RECORDED INFORMATION>
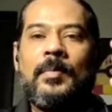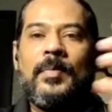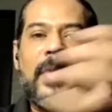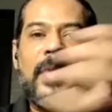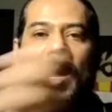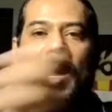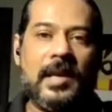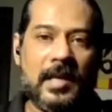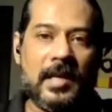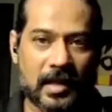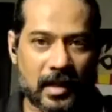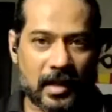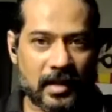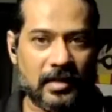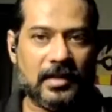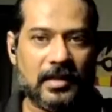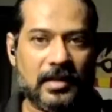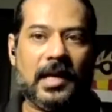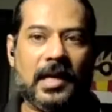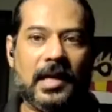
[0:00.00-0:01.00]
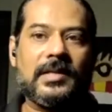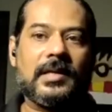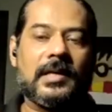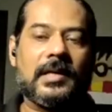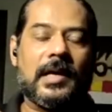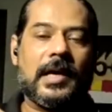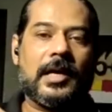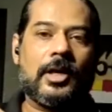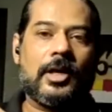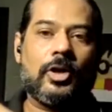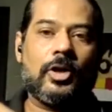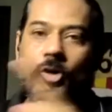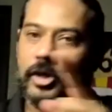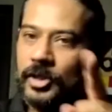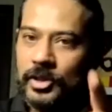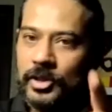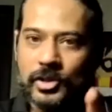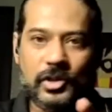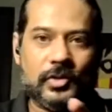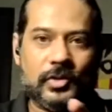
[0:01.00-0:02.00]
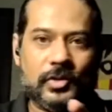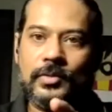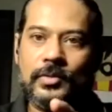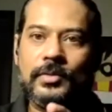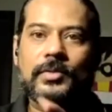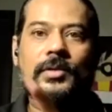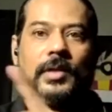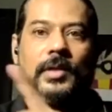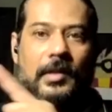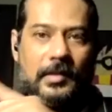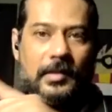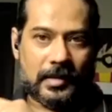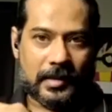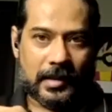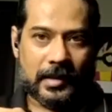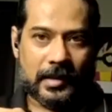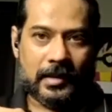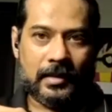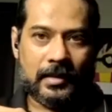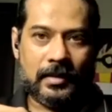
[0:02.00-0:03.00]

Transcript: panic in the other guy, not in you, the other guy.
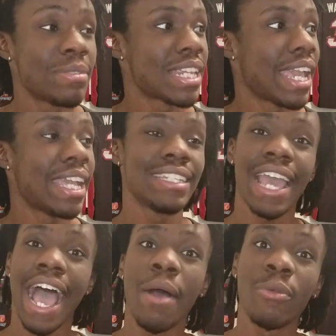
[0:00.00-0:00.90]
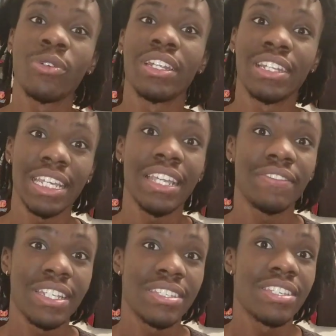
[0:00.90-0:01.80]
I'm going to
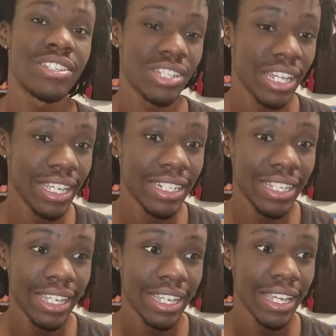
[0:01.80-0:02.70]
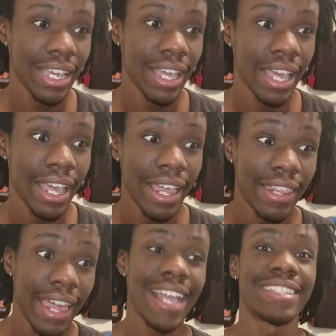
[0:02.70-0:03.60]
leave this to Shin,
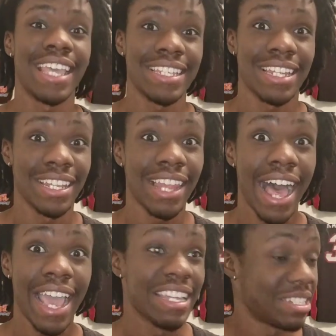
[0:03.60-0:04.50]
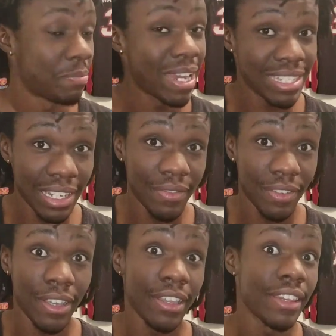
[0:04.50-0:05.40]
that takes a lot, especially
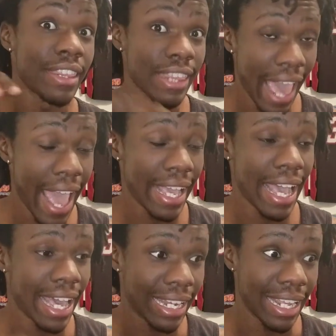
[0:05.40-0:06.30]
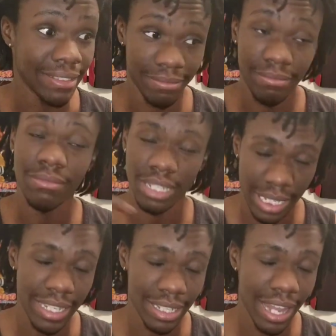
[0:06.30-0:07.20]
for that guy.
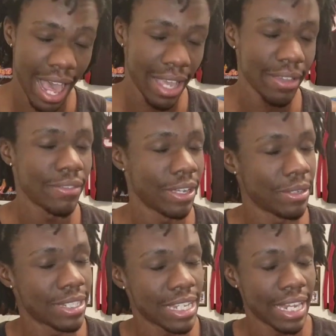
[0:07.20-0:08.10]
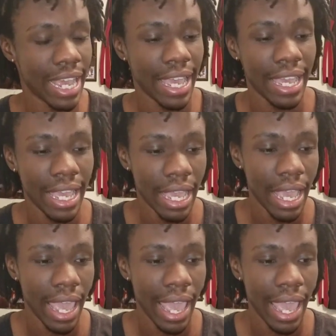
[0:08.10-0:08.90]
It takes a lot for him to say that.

==

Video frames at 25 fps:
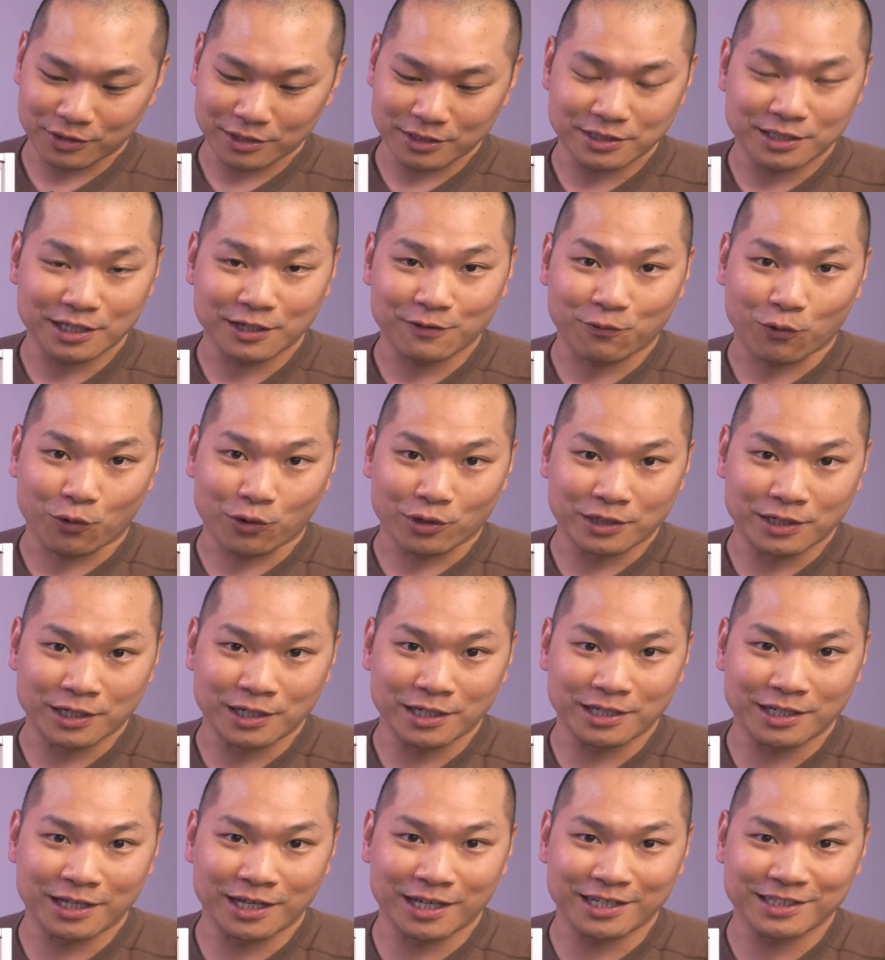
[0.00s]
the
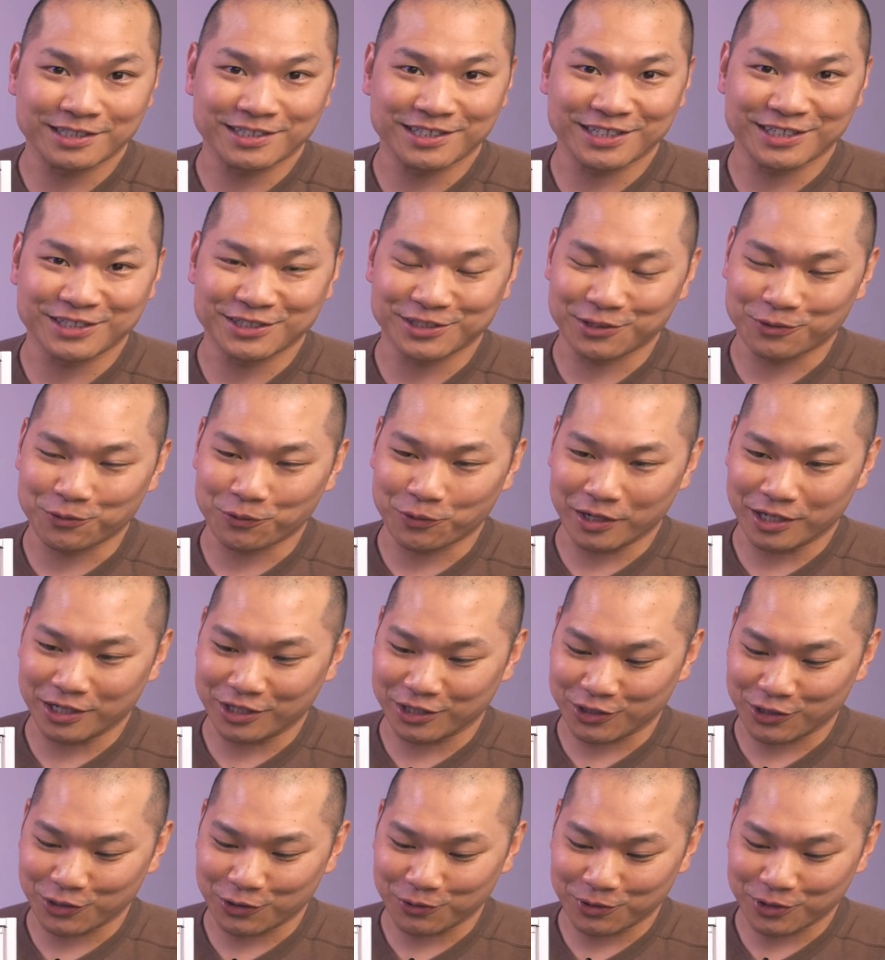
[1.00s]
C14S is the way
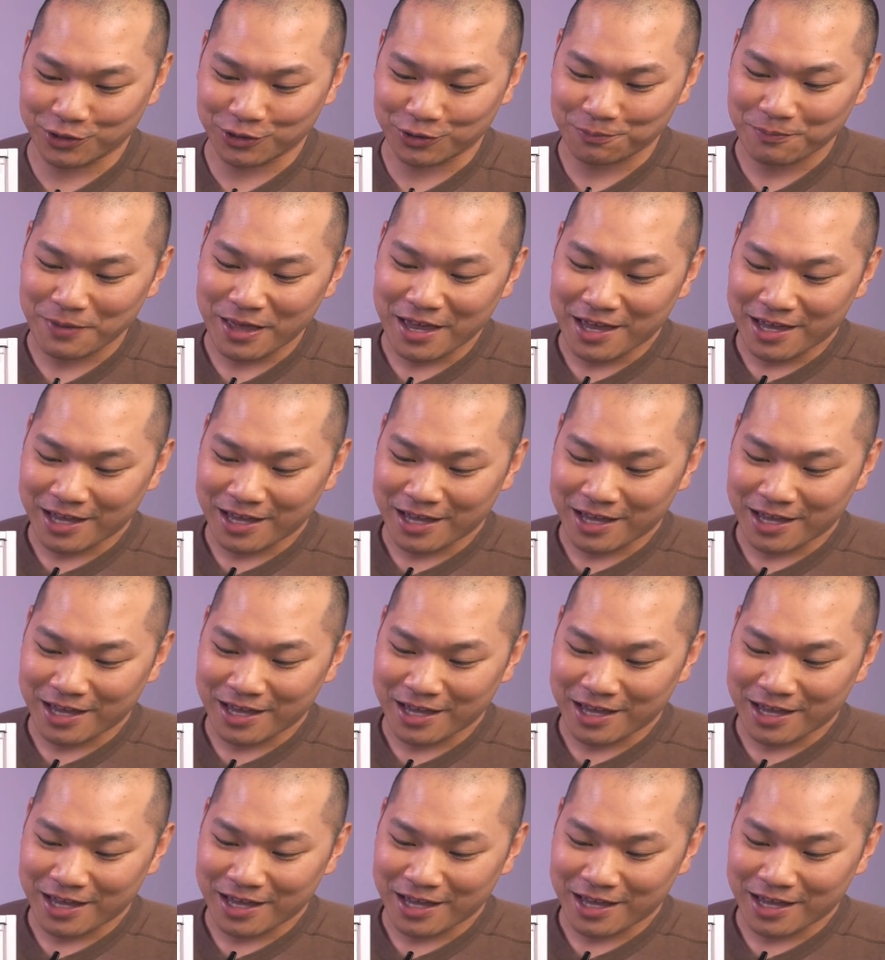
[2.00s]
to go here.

EXERCISE>
Could you output exactly the lines above, from the line with "[0:02.00-0:03.00]" up to and including the line with "[0:07.20-0:08.10]", and nothing else, skipping the pictures?

TASK SOLUTION>
[0:02.00-0:03.00]

Transcript: panic in the other guy, not in you, the other guy.
[0:00.00-0:00.90]
[0:00.90-0:01.80]
I'm going to
[0:01.80-0:02.70]
[0:02.70-0:03.60]
leave this to Shin,
[0:03.60-0:04.50]
[0:04.50-0:05.40]
that takes a lot, especially
[0:05.40-0:06.30]
[0:06.30-0:07.20]
for that guy.
[0:07.20-0:08.10]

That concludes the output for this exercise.